Expenditure is qualifying pre-commencement expenditure if the following conditions are satisfied.

Condition A: it is incurred on or after 1 January 2006.

Condition B: it is incurred in the course of oil extraction activities.

Condition C: it is incurred by a person with a view to carrying on a ring fence trade but before they set up and commence the trade.

Condition D: it is

  1. subsequently allowable as a deduction in calculating the profits of the ring fence trade for the commencement period (for the definition, see OT26115), or
  2. relevant R&D expenditure incurred by an SME.

‘Relevant R&D incurred by an SME’ is defined as expenditure for which the company has made an election under CTA09\S1045 to treat pre-trading R&D expenditure as a trading loss but has not claimed R&D tax credits in relation to that expenditure. For RFES purposes, the amount that is included as pre-commencement expenditure is 150 percent of the actual amount.

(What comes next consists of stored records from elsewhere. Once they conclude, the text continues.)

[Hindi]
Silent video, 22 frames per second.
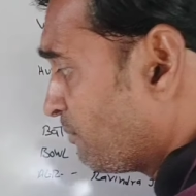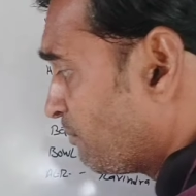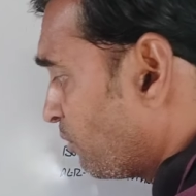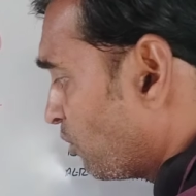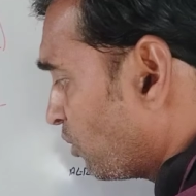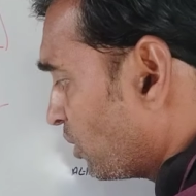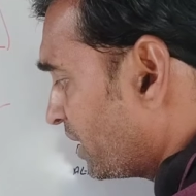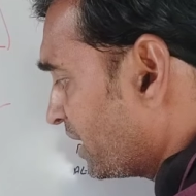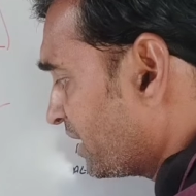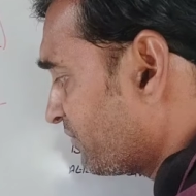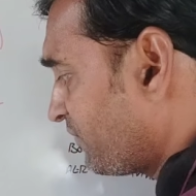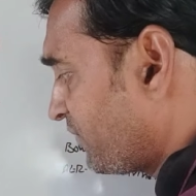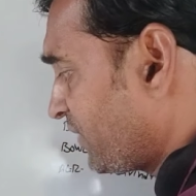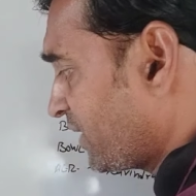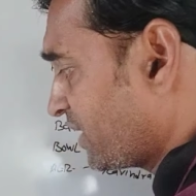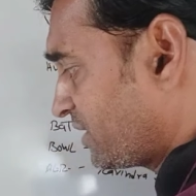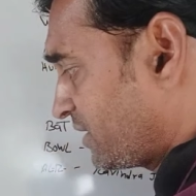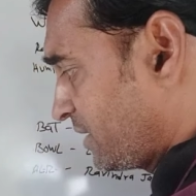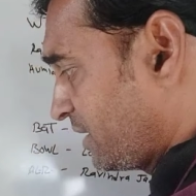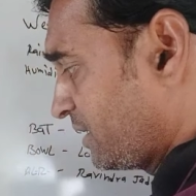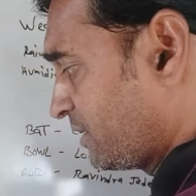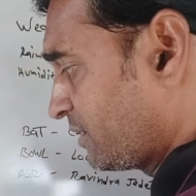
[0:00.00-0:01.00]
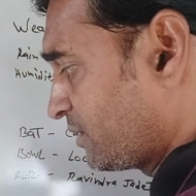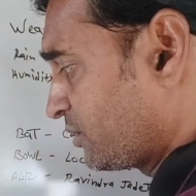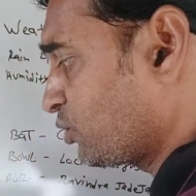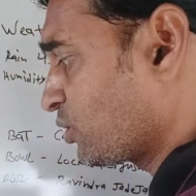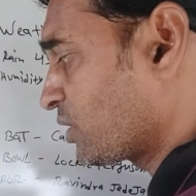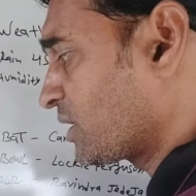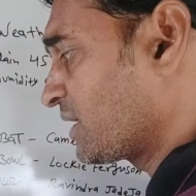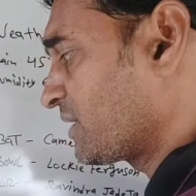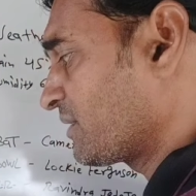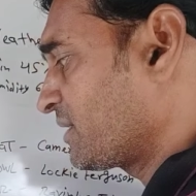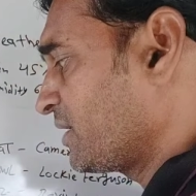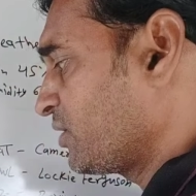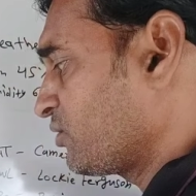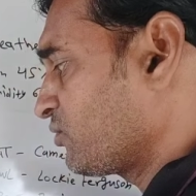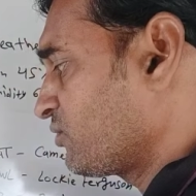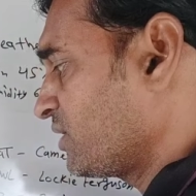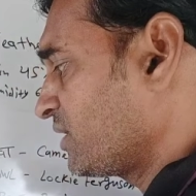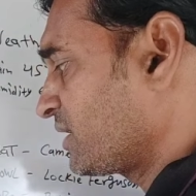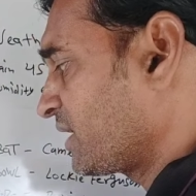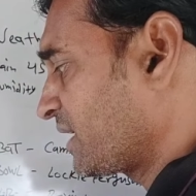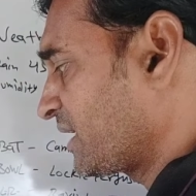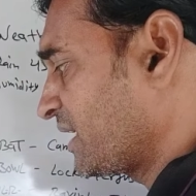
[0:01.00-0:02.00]
बॉलिंग फर्स्ट जो करती है
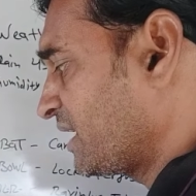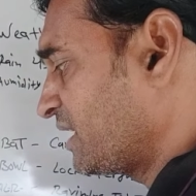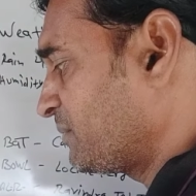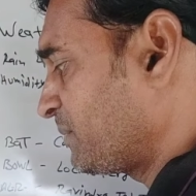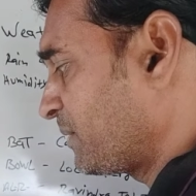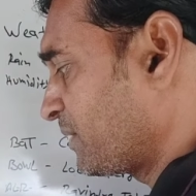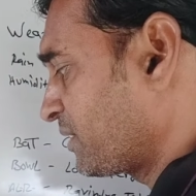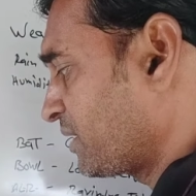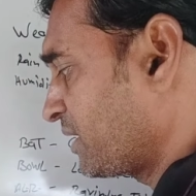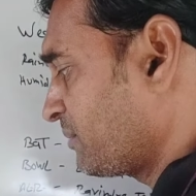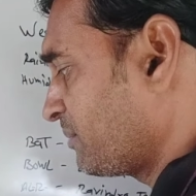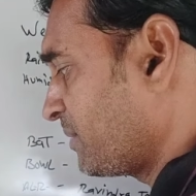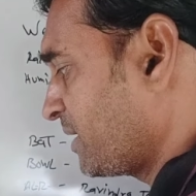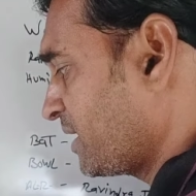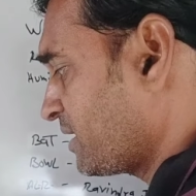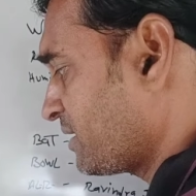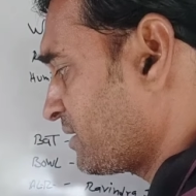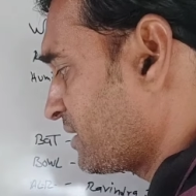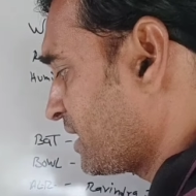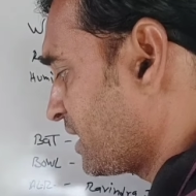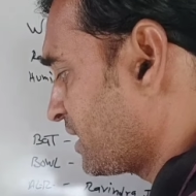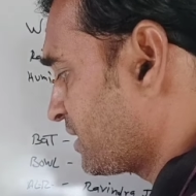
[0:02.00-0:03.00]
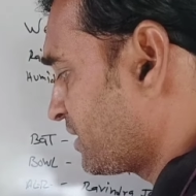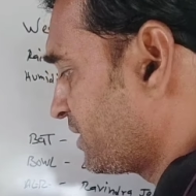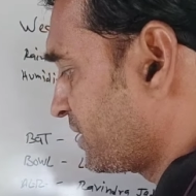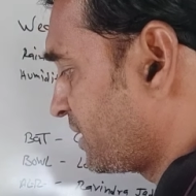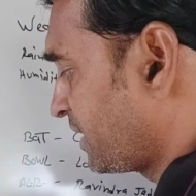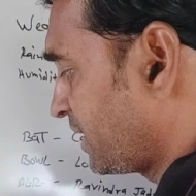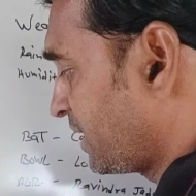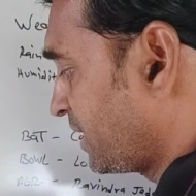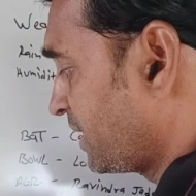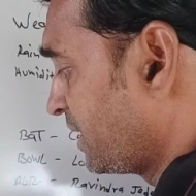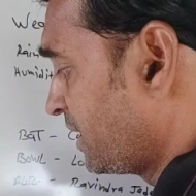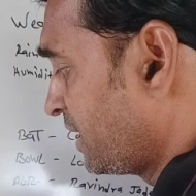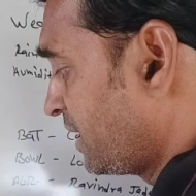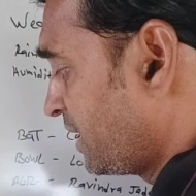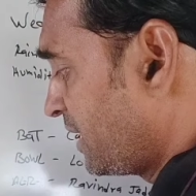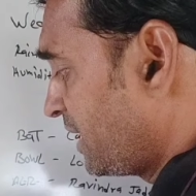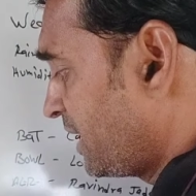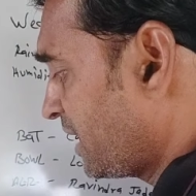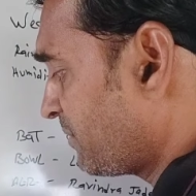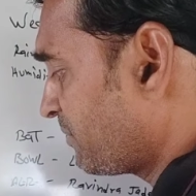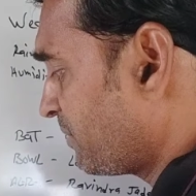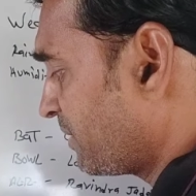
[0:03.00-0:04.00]
उसने तैंतालीस परसेंट मैच यहाँ जीते हैं
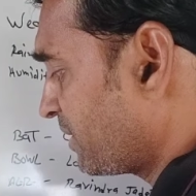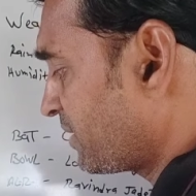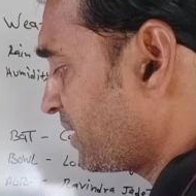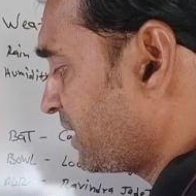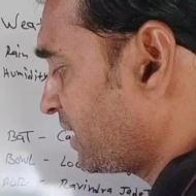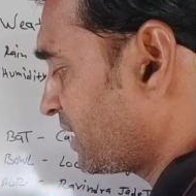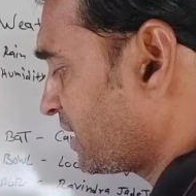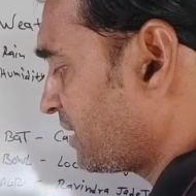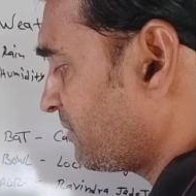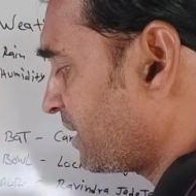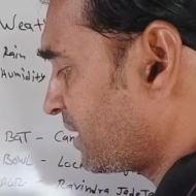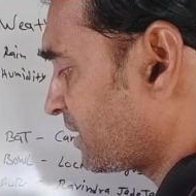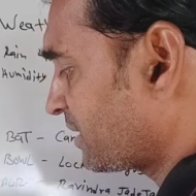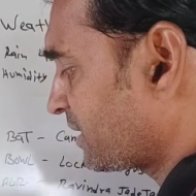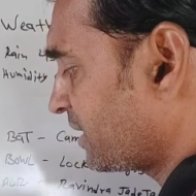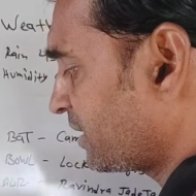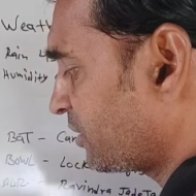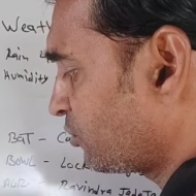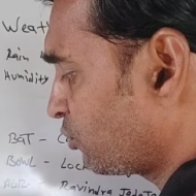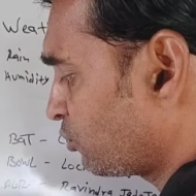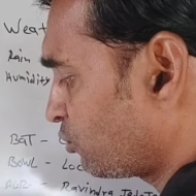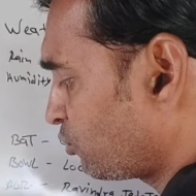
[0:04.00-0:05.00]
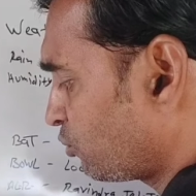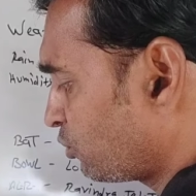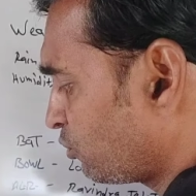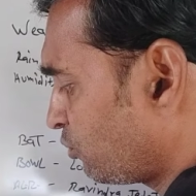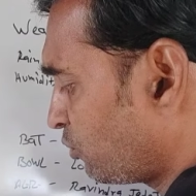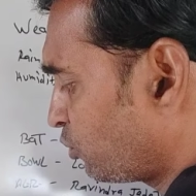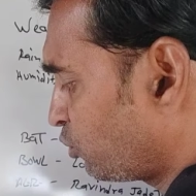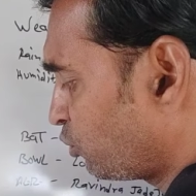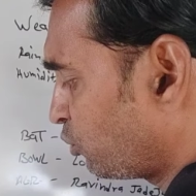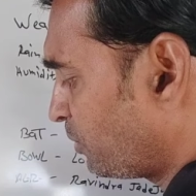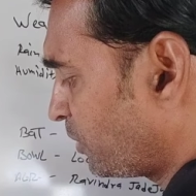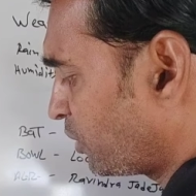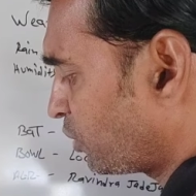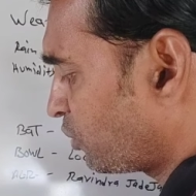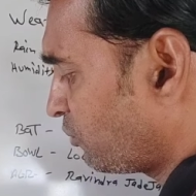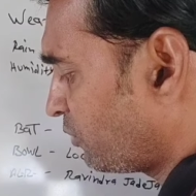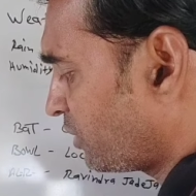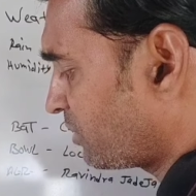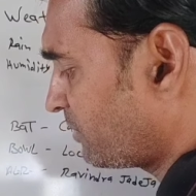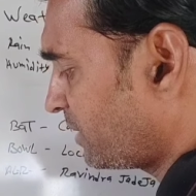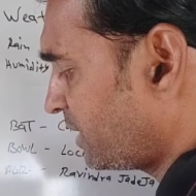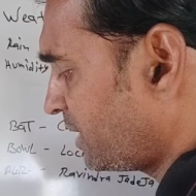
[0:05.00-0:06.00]
एक परसेंट की बात करें दोस्तों तो वो सुपर
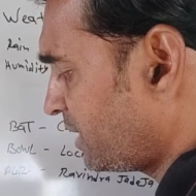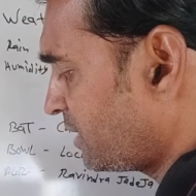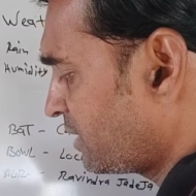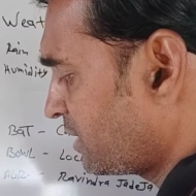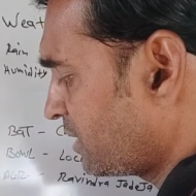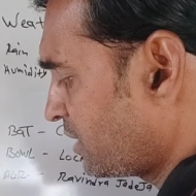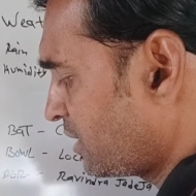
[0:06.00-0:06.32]
ओवर में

Where a large company has incurred pre-trading R&D expenditure, it qualifies as pre-commencement expenditure if it would qualify for a 25 percent uplift under CTA09\S1074 (deduction for R&D expenditure in computing the profits of a trade). In the legislation, this is referred to as ‘relevant R&D incurred by a large company’. For RFES purposes, the amount that is included as pre-commencement expenditure is 125 percent of the actual amount.